*** Opening of RECORDED DATA ***

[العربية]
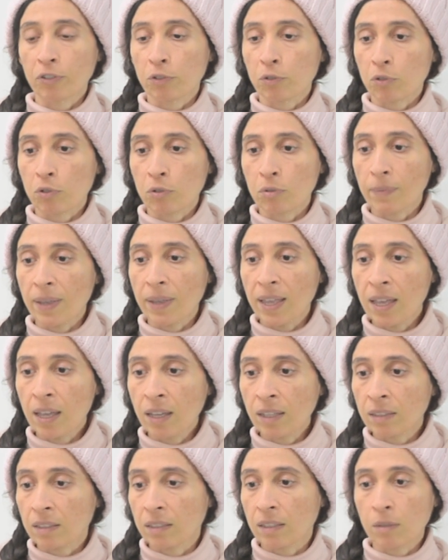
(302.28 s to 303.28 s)

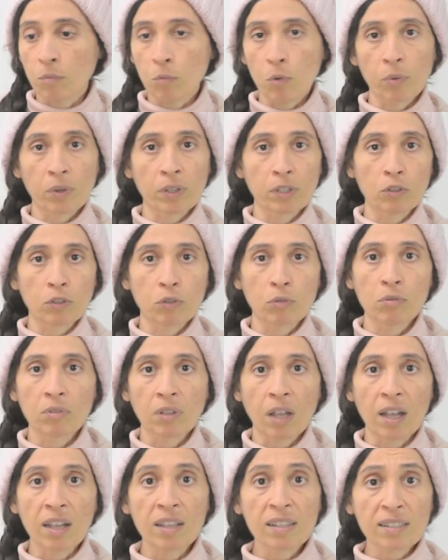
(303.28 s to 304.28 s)
الرسومات ايه ممكن يكون
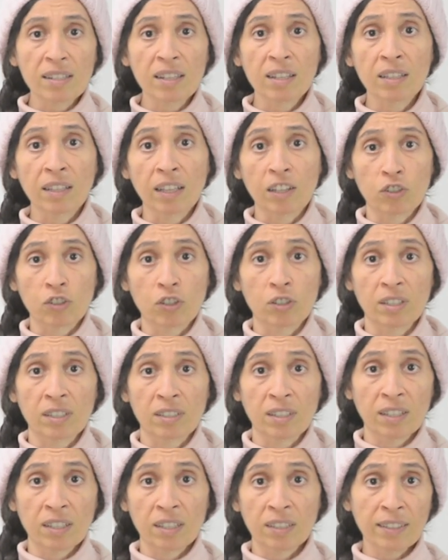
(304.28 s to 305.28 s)
حصل عشان
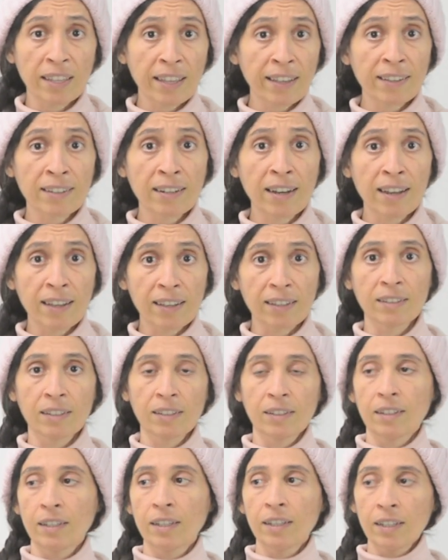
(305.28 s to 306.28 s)
التايتانيك تغرق
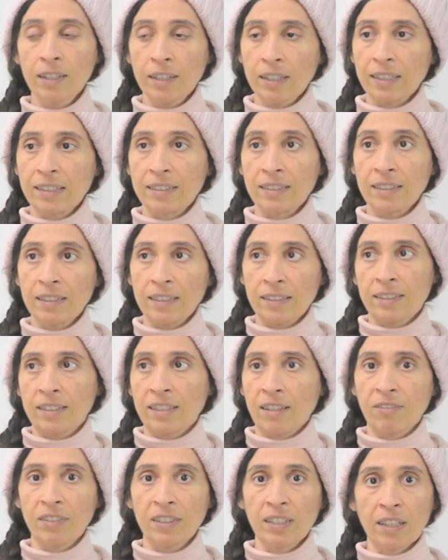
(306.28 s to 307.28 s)

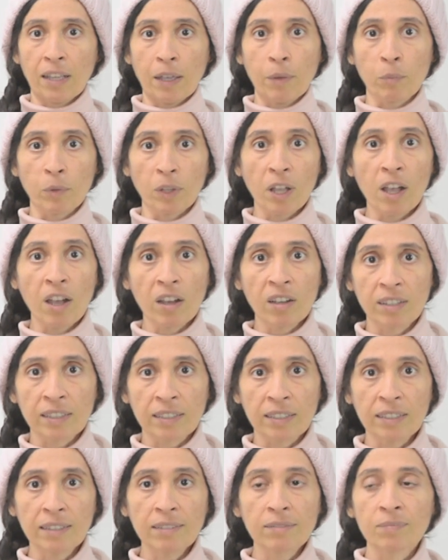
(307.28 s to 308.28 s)
السفينة العملاقة
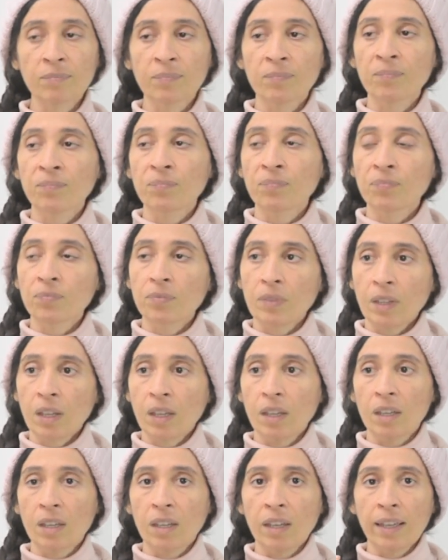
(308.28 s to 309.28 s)
دي
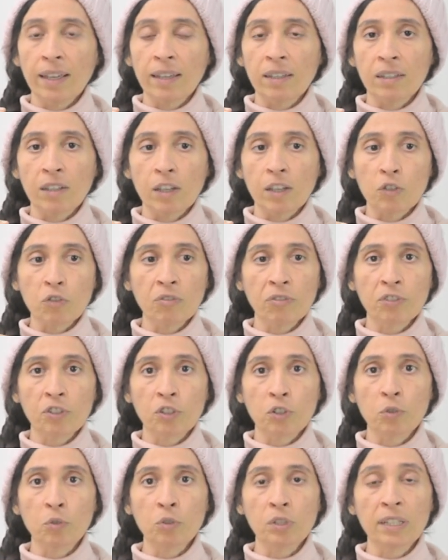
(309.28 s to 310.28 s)
آه، اشوف
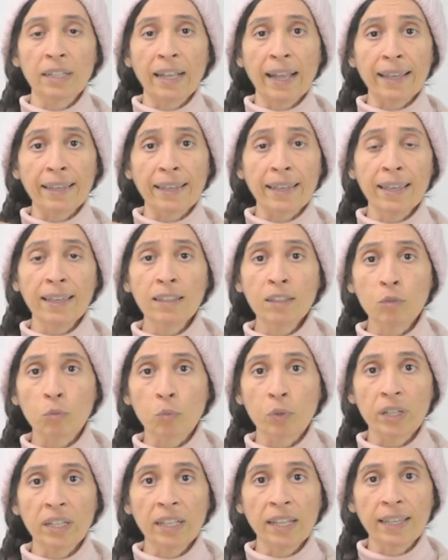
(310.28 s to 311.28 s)
شهود العيان
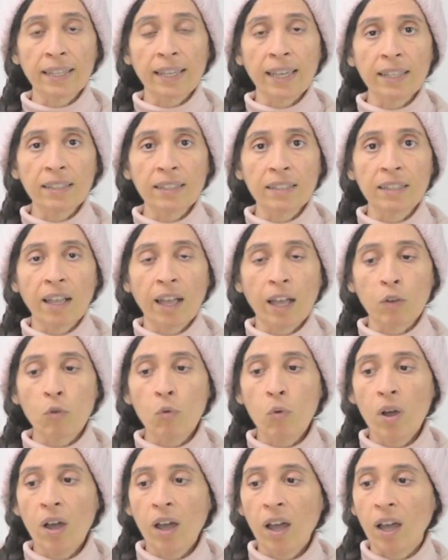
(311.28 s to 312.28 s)
وايه الحكايات اللي
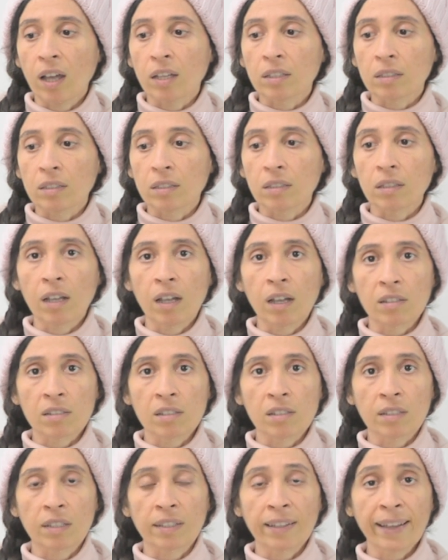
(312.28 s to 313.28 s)
حكوها عن
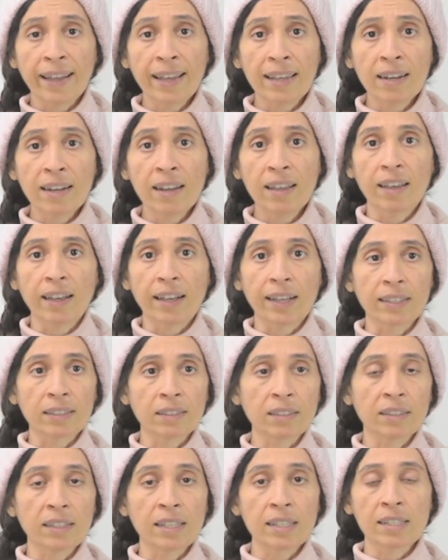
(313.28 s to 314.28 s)
لحظات الغرق عن
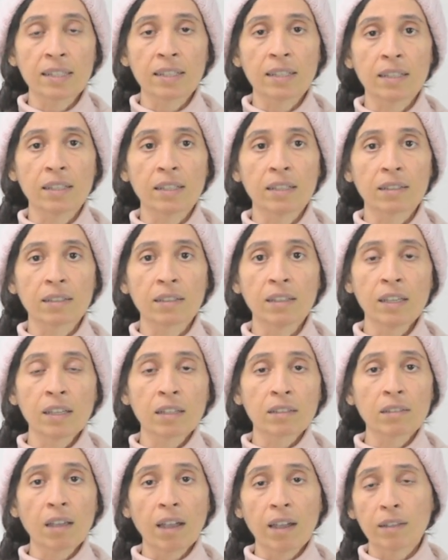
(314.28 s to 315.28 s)
الناس اللي
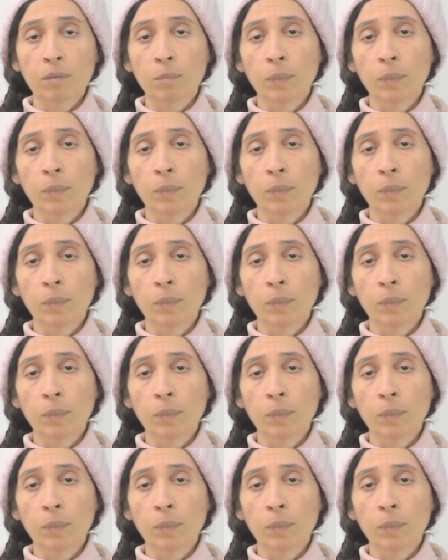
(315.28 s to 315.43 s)
ضحت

*** Close of RECORDED DATA ***

▶ **EXERCISE AIM**
Without the pictures, repeat the line with "(305.28 s to 306.28 s)" and every line after it to the end of the listing, and nothing else.

▶ **ANSWER SPACE**
(305.28 s to 306.28 s)
التايتانيك تغرق
(306.28 s to 307.28 s)

(307.28 s to 308.28 s)
السفينة العملاقة
(308.28 s to 309.28 s)
دي
(309.28 s to 310.28 s)
آه، اشوف
(310.28 s to 311.28 s)
شهود العيان
(311.28 s to 312.28 s)
وايه الحكايات اللي
(312.28 s to 313.28 s)
حكوها عن
(313.28 s to 314.28 s)
لحظات الغرق عن
(314.28 s to 315.28 s)
الناس اللي
(315.28 s to 315.43 s)
ضحت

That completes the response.